In 1990 Biber ran for a seat on the Las Animas County Board of Commissioners that had been suddenly vacated following a recall election. In the midst of the election contest, some of Biber’s political rivals took out an advertisement in The Trinidad Chronicle-News. In addition to taking issue with the doctor’s stance on various political issues, the ad took a swipe at the impact of the SRS procedures, asking the rhetorical question “over the past 20 years, what has his SPECIAL SURGERY on transsexuals done for the IMAGE of this community?” Biber smoothly responded with his own paid advertisement, which argued that his practice put Trinidad on the map for many Americans and that his patients “bring into the hospital coffers around $750,000 per year.” He concluded by praising the “intellectual tolerance exhibited by the people of Las Animas County to help me continue my work.” Biber won the seat by a comfortable margin.

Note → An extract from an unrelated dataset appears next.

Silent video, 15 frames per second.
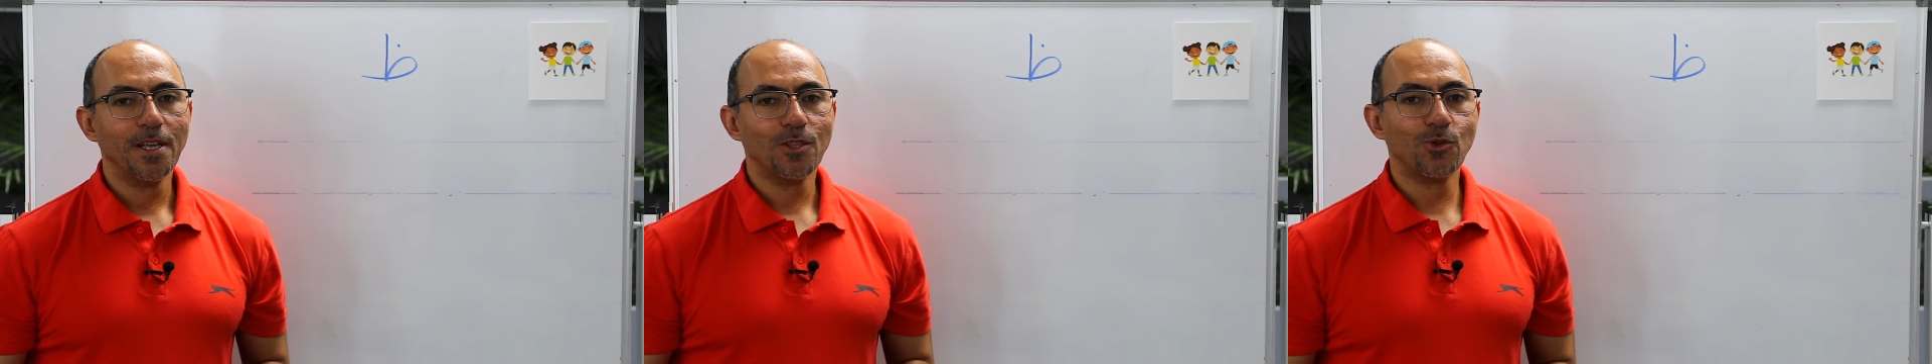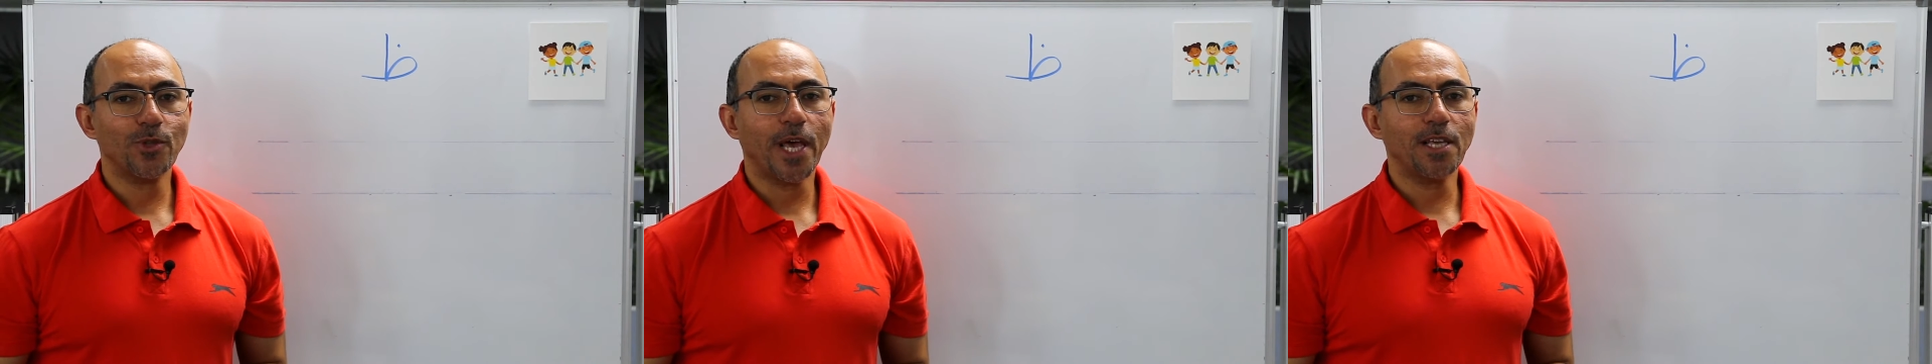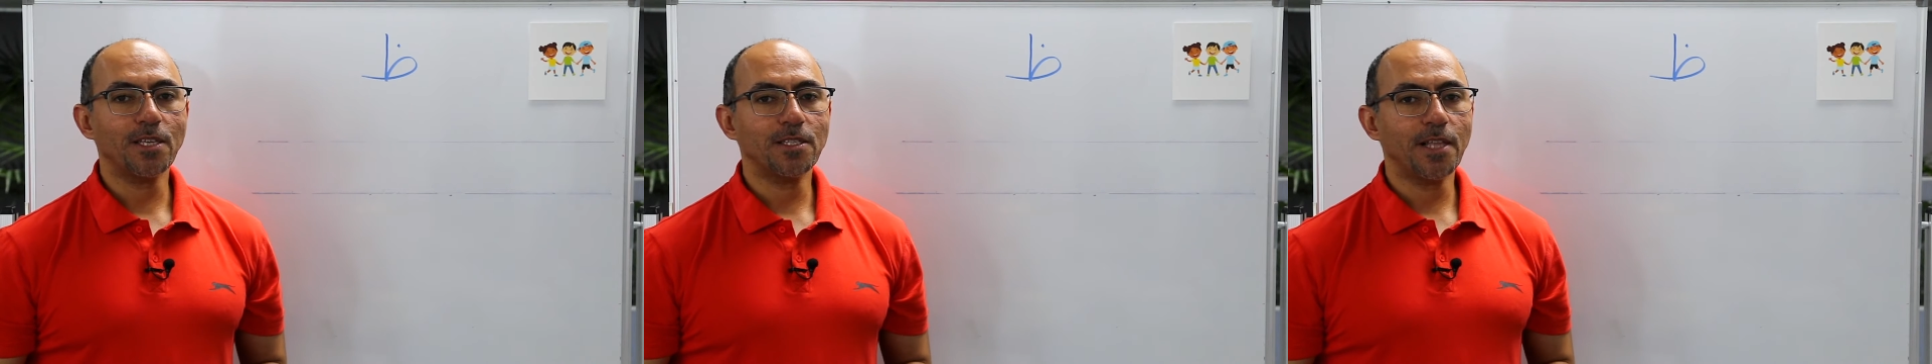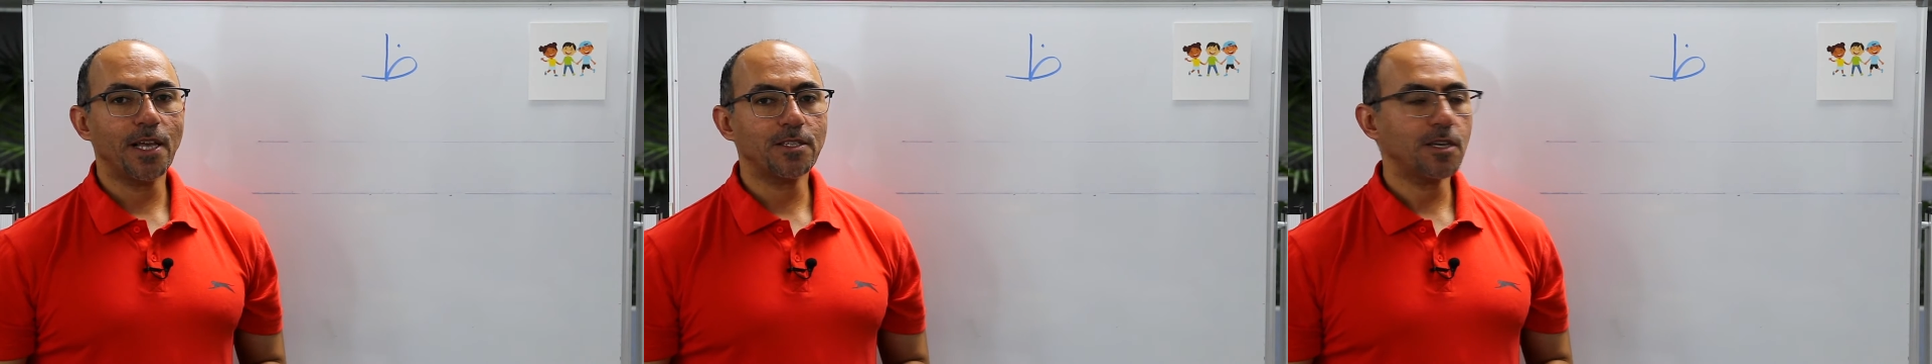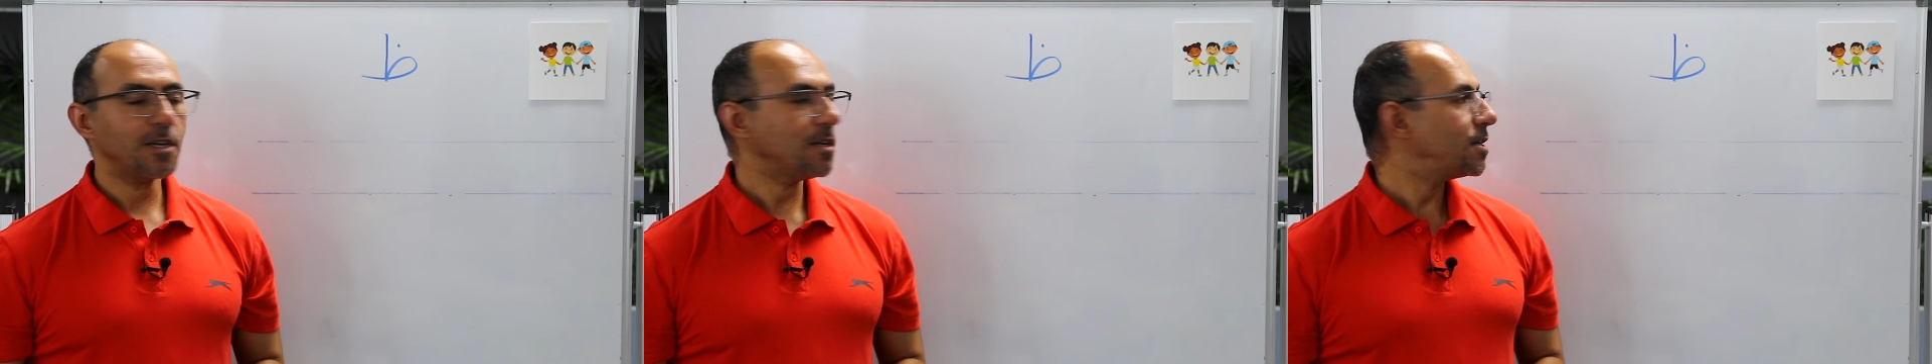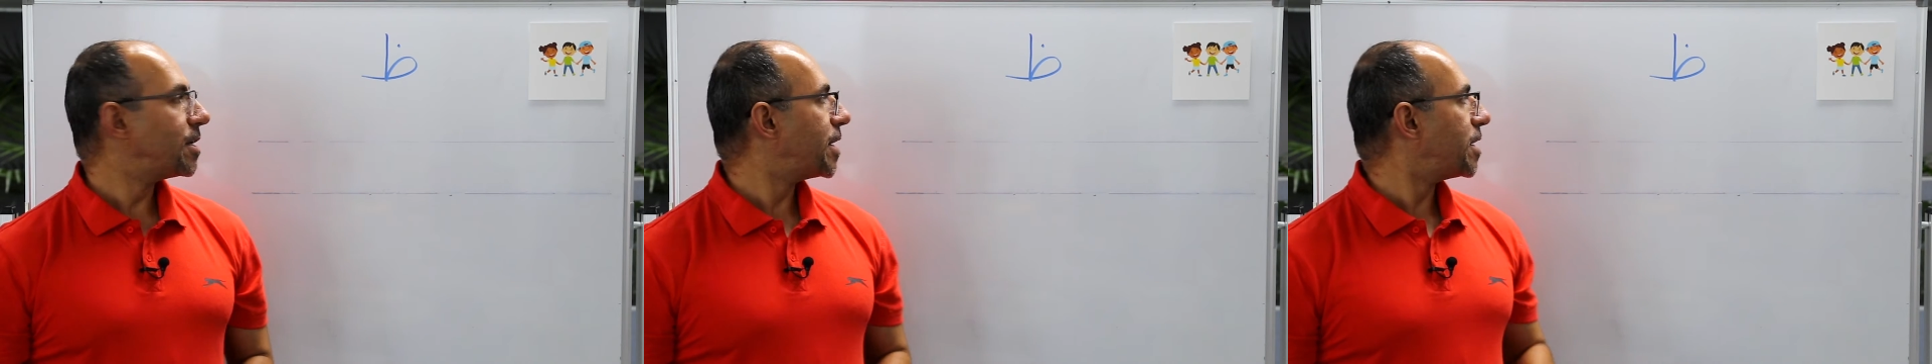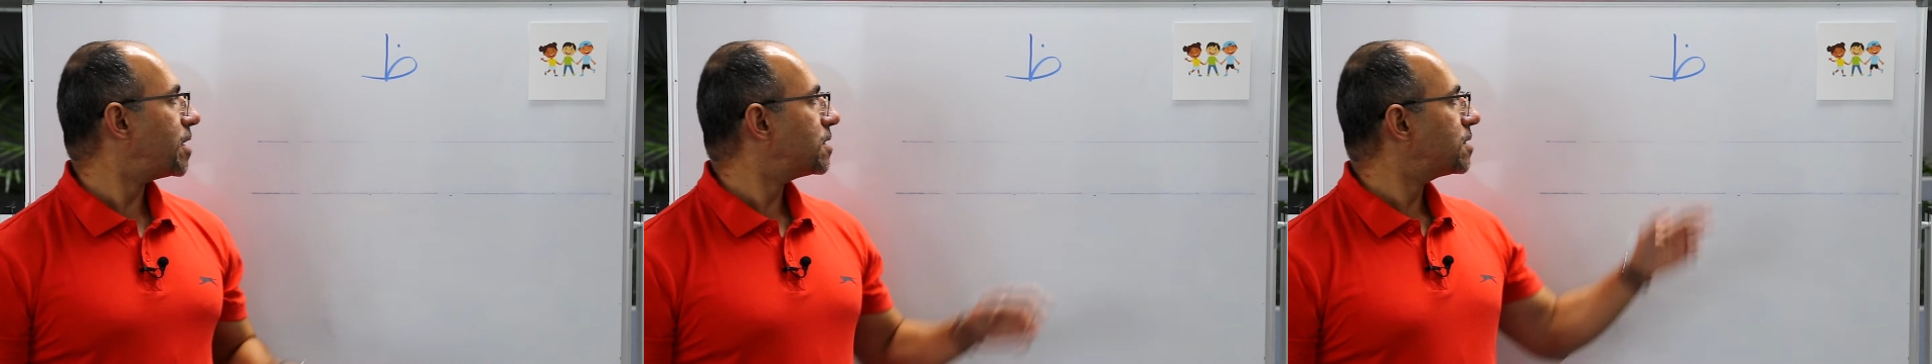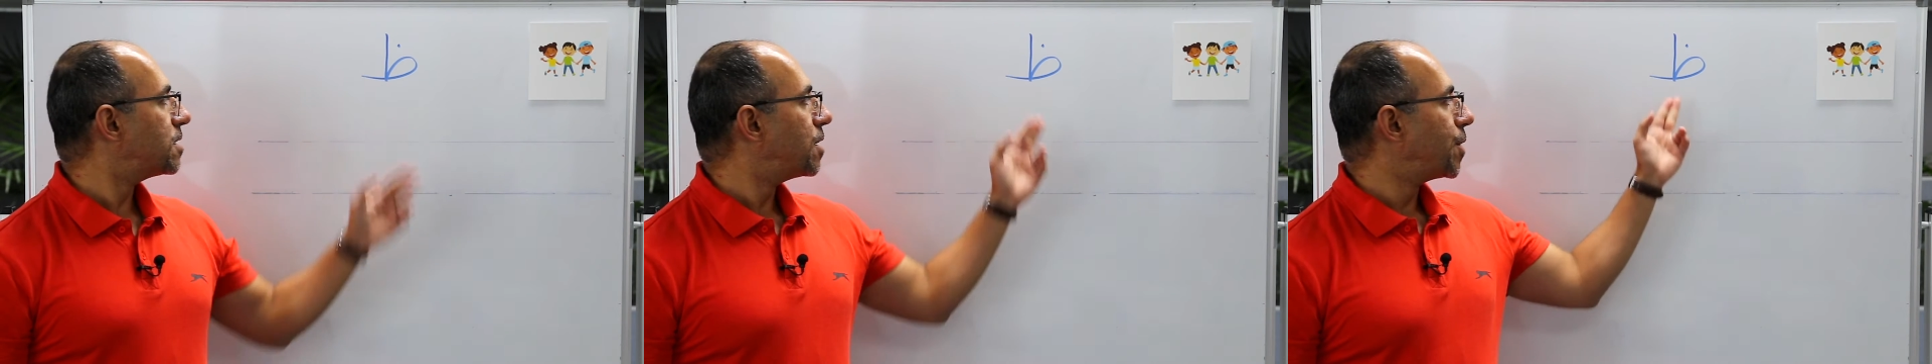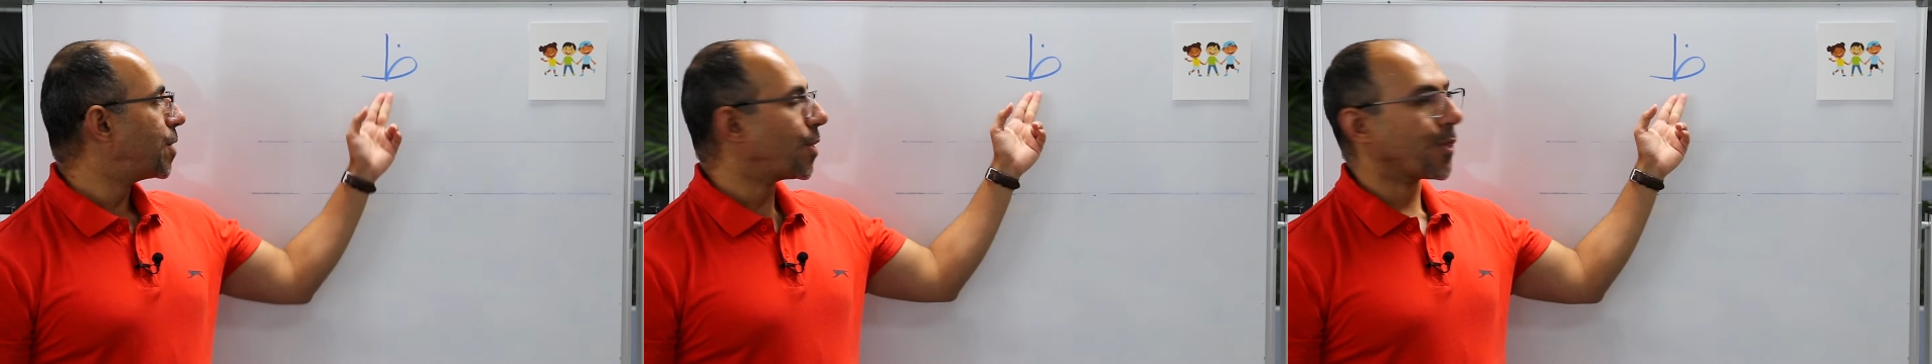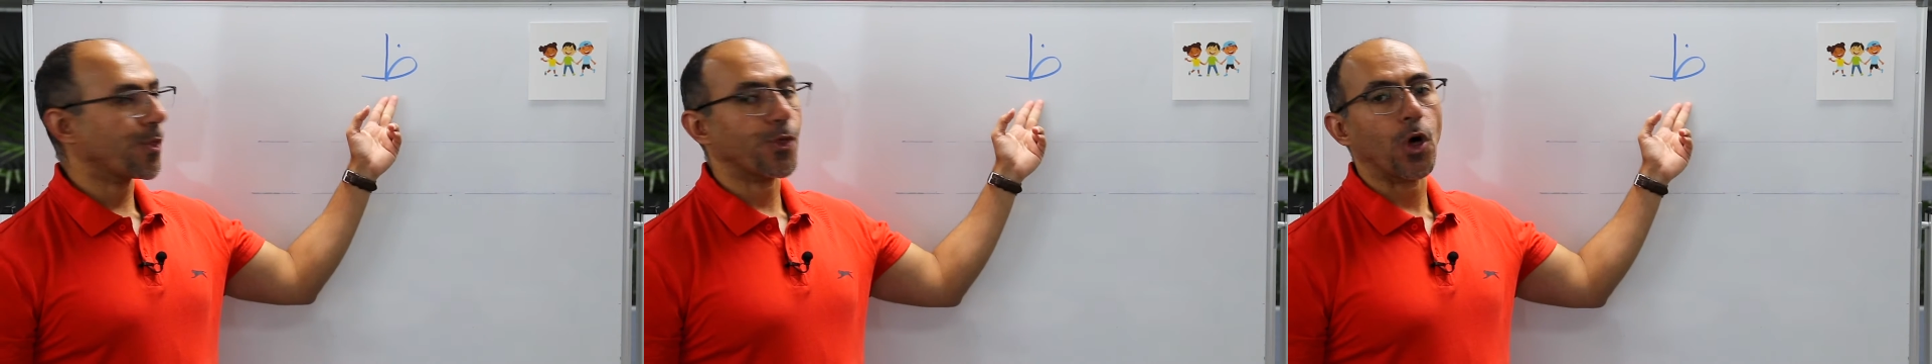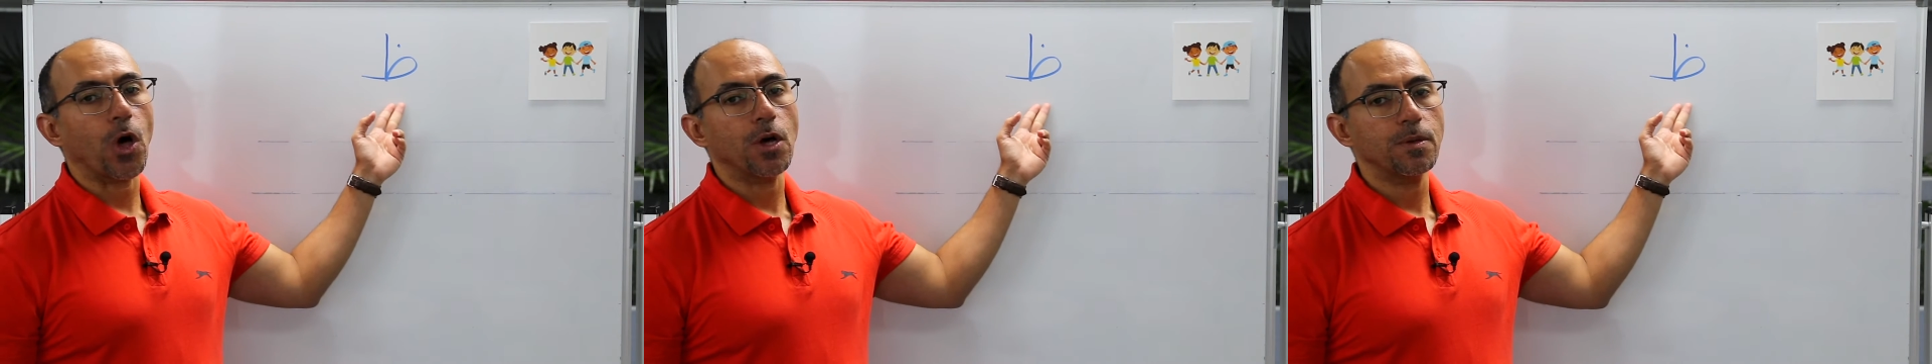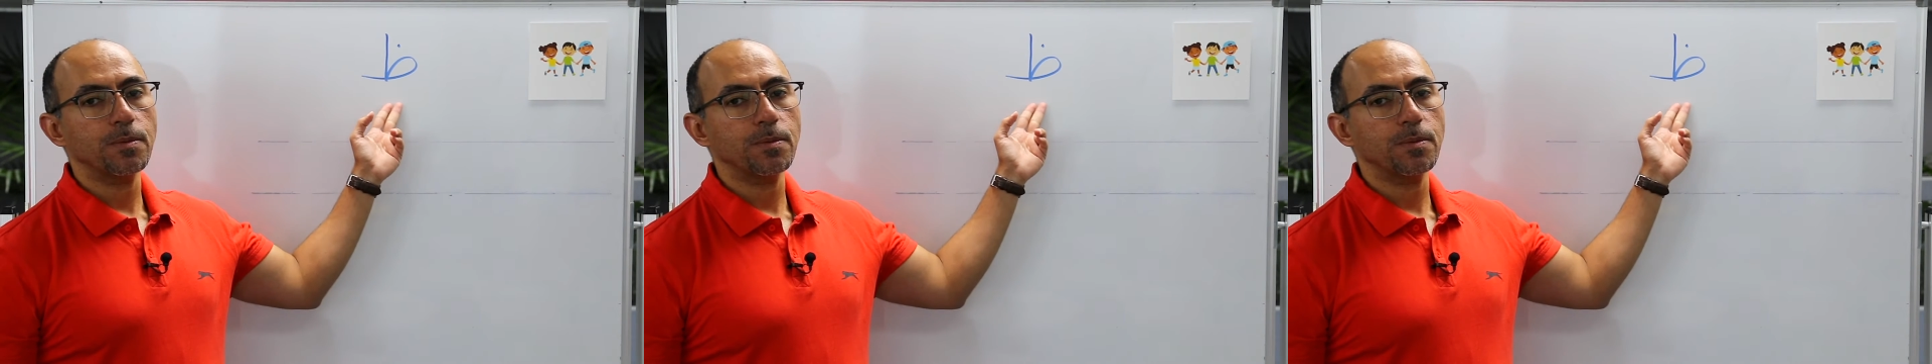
Today's letter is the.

By 2000, fewer people sought out Biber for SRS procedures. As an increasing number of compassionate surgeons around the nation began performing the procedure, it was no longer necessary to make the journey to Trinidad. Biber also cut back on the number of procedures he performed, taking time for his family, ranch, and other pursuits. When Biber retired in 2003, he estimated that he had performed over 5,000 SRS procedures during his career. He also made it clear that his retirement was, in part, forced upon him. His malpractice insurance carrier left Colorado in 2002, and the costs of insuring an eighty-year-old practicing surgeon were prohibitively high.
Biber’s pioneering efforts that made Trinidad an SRS center did not end with his retirement. Dr. Marci Bowers, formerly based in Seattle, came to Trinidad as an obstetrician and gynecologist in early 2003. Throughout the late 1990s and early 2000s, Mt. San Rafael Hospital had struggled to offer a full complement of services to local residents and for a time had closed its doors to obstetrics. Bowers joined a reinvigorated OB/GYN staff, and within the first two weeks of her arrival, she had delivered four babies. Later that year, Bowers extended her practice to include SRS procedures, guaranteeing that a steady stream of transsexual people would continue to make the journey to Trinidad. On January 16, 2006, at age eighty-two, Stanley Biber succumbed to pneumonia.
Adapted from Modupe Labode, “Making the Journey to Trinidad: The Sex Reassignment Surgeries of Dr. Stanley Biber,” Colorado Heritage Magazine 24, no. 1 (2003).